Thank you for sharing your experiences and techniques in dealing with anger. That's the other thing that I can look into -- I should learn some breathing exercises.

You are spot on about the guilt that comes after. I actually feel weakened and drained after an outburst. I almost want to be angry again just to justify the earlier loss of control. It just gets worse. The only person I hurt is myself and I'm angry with myself all over again for letting it happen. Thus the cycle continues.

I have a feeling that finding a therapist is going to be hard or at least take a lot of looking than just googling locally. In my country, it's not common for people to go to a psychiatrist for help, so there are not many clinics. There are quite a few private ones which are in the center of the city and they are rather expensive. There is a hospital but it is too far and out of the way for me. There is one clinic nearby but that one only opens during business hours -- how am I going to go to it when I have to work? ... I'll keep looking but in the mean time, I'll try to find alternatives. Breathing techniques would be one. Meditation or something quiet.

I thought about kickboxing but I think it might not help. I'm already aggressive as it is. I really need to learn to create a quiet space in any situation and calm down.
 
Seagull,

In my experiences with martial arts, the core philosophies behind their creation, which are usually shared by their practitioners, is that the key to resolving any conflict is the ability to find peace of mind in the moment.

With the physical training when you learn how to protect yourself you also have greater confidence and a greater ability to remain calm in the face of a threat. With that said I would strongly suggest researching any martial art before beginning training and speaking with the Sensei or teacher before picking a dojo.

Those same principles apply to therapy as well. Research anger management and therapy techniques to find what you are comfortable with. Like martial arts, therapy also requires humility and letting go of preconceptions in order to really benefit from it regardless of the methods.

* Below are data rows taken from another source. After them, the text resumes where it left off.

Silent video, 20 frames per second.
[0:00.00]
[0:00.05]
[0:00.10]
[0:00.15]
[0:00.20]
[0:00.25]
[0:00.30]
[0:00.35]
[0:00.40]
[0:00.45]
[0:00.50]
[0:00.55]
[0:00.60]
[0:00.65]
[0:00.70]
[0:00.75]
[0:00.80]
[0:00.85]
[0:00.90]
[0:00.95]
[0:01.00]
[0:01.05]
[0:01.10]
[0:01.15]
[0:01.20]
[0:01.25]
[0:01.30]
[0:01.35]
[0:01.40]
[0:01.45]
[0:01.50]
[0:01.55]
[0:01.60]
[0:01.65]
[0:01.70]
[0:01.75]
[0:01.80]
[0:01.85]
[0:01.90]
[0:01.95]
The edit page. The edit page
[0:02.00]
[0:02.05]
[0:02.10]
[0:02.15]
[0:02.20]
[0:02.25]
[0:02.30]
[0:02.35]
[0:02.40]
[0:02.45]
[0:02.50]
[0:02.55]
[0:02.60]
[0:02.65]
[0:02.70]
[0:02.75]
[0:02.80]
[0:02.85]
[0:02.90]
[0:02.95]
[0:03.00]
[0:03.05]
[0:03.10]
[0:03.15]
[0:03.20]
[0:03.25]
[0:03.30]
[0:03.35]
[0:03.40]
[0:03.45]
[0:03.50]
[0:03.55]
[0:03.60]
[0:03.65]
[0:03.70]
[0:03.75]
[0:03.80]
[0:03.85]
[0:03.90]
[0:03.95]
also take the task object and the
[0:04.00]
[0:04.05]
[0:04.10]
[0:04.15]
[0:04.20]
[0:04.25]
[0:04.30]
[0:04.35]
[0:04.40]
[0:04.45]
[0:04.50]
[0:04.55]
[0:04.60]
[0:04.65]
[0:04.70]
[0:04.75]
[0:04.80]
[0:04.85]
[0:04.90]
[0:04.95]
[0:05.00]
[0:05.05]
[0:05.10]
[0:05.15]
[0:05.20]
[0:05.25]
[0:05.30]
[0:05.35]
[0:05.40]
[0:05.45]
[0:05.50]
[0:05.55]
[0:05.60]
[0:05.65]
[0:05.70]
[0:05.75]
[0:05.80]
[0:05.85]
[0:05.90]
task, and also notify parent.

As you already know, this site is a good place to start researching different therapy methods on anger management. There are plenty of published articles from therapists and posts from members of this site regarding different methods.

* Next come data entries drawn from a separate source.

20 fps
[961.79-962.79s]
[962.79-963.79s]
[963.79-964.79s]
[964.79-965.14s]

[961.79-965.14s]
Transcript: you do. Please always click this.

I don't know where you are from but if you haven't already I would suggest asking your doctor or if you don't have one then it would be a good place to start.
 

chrisrich

Member
Hi all.

Anger is such an ugly emotion. Only when when we learn to love ourselves can we love those around us...even the ones we would rather not :D

Cheers!
 

Fiver

Member
Or perhaps anger is in the eye of the beholder. I believe it's a necessary emotion, albeit not the most pleasant to experience. But life isn't all kittens and cotton candy, nor will kittens and cotton candy help us get to the core of what we need to feel. Nevertheless...welcome to Seagull, even if I'm a tad late to the party.